It wasn't about technique, though that's firmly in place. His was a real interpretation, with shape and purpose, minute manipulation of pitch and time, and fine gradations of bow speed. And then there was the sound. Armstrong - from Sonoma, Calif. - used a Guadagnini willed to the school by pedagogue Veda Reynolds. It was no doubt partly responsible for the throaty low register, responsiveness, and penetrating-but-sweet upper notes. But in Armstrong, it had a natural partner able to make it ring.
When one player sets this kind of standard, it throws down the gauntlet for the rest. Of particular pleasure were a buoyant clarinet solo and a warmly reassuring timpanist. The horns - well, for them it was a growth experience. Prieto sped through the opening heroism; he resisted making mountains out of molehills emotionally. Sentiment was present, but only sometimes, which made it all the more meaningful when he did stretch a moment or build to a climax.
The actor John de Lancie - more specifically, his dignified baritone - was brought in to the school once headed by his father to narrate Britten's Young Person's Guide to the Orchestra. Curtis' orchestra changes every season, of course, and as a guide to the present ensemble Britten's score let us know that piccolo player Niles Watson, clarinetist Stanislav Chernyshev, and harpist Anna Odell are operating on the highest level.

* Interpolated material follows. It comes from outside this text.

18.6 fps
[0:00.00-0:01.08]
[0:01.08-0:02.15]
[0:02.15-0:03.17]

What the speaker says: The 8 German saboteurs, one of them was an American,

Conducting student Kensho Watanabe opened the program with Tchaikovsky's Romeo and Juliet - not the familiar overture but a duet for soprano, tenor, and orchestra in a reconstruction by Sergei Taneyev made from the composer's incipient materials for an intended opera. Much of the overture finds its way into this version, though meanings only suspected in the orchestra-alone version can now be confirmed in a text that speaks of nights of bliss. Sarah Shafer and Christopher Tiesi clung to each other, vocally, beautifully.

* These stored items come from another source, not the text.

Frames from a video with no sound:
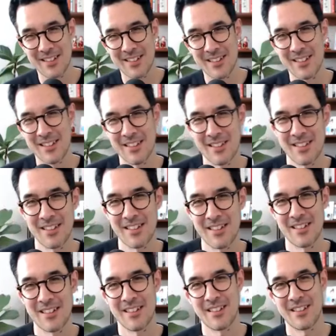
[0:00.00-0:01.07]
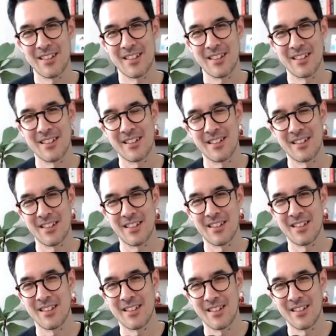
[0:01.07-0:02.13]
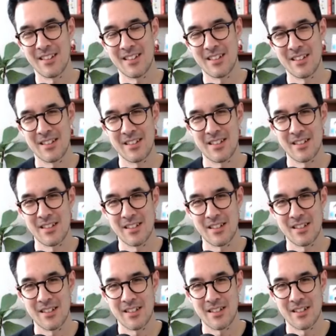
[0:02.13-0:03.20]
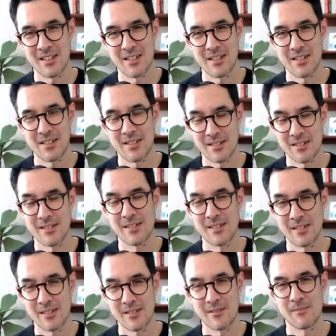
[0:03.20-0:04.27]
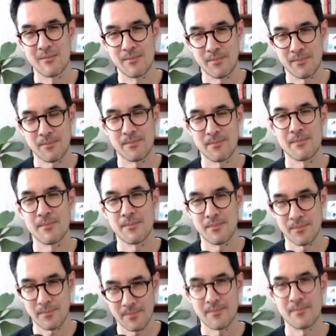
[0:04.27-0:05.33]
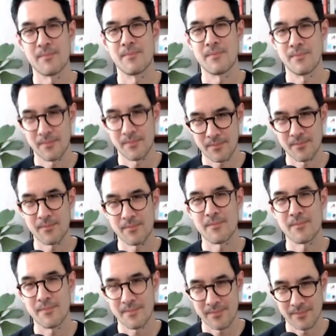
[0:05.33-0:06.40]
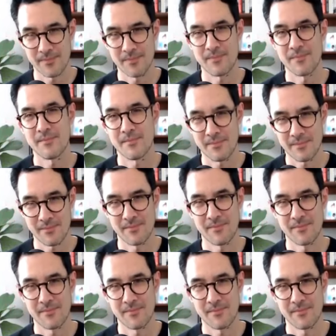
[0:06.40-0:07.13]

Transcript: [no speech]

Prieto, music director of the Orquesta Sinfónica Nacional de Mexico and collaborator of Curtis director Roberto Díaz elsewhere, offered a neglected masterpiece as an encore: Silvestre Revueltas' Sensemayá (1938). Students did a respectable job with the piece, which, superficially, shares a harmonic spirit with The Rite of Spring. With a little more confidence, it could become a calling card for youth unhinged in the best possible sense, like the orchestra itself.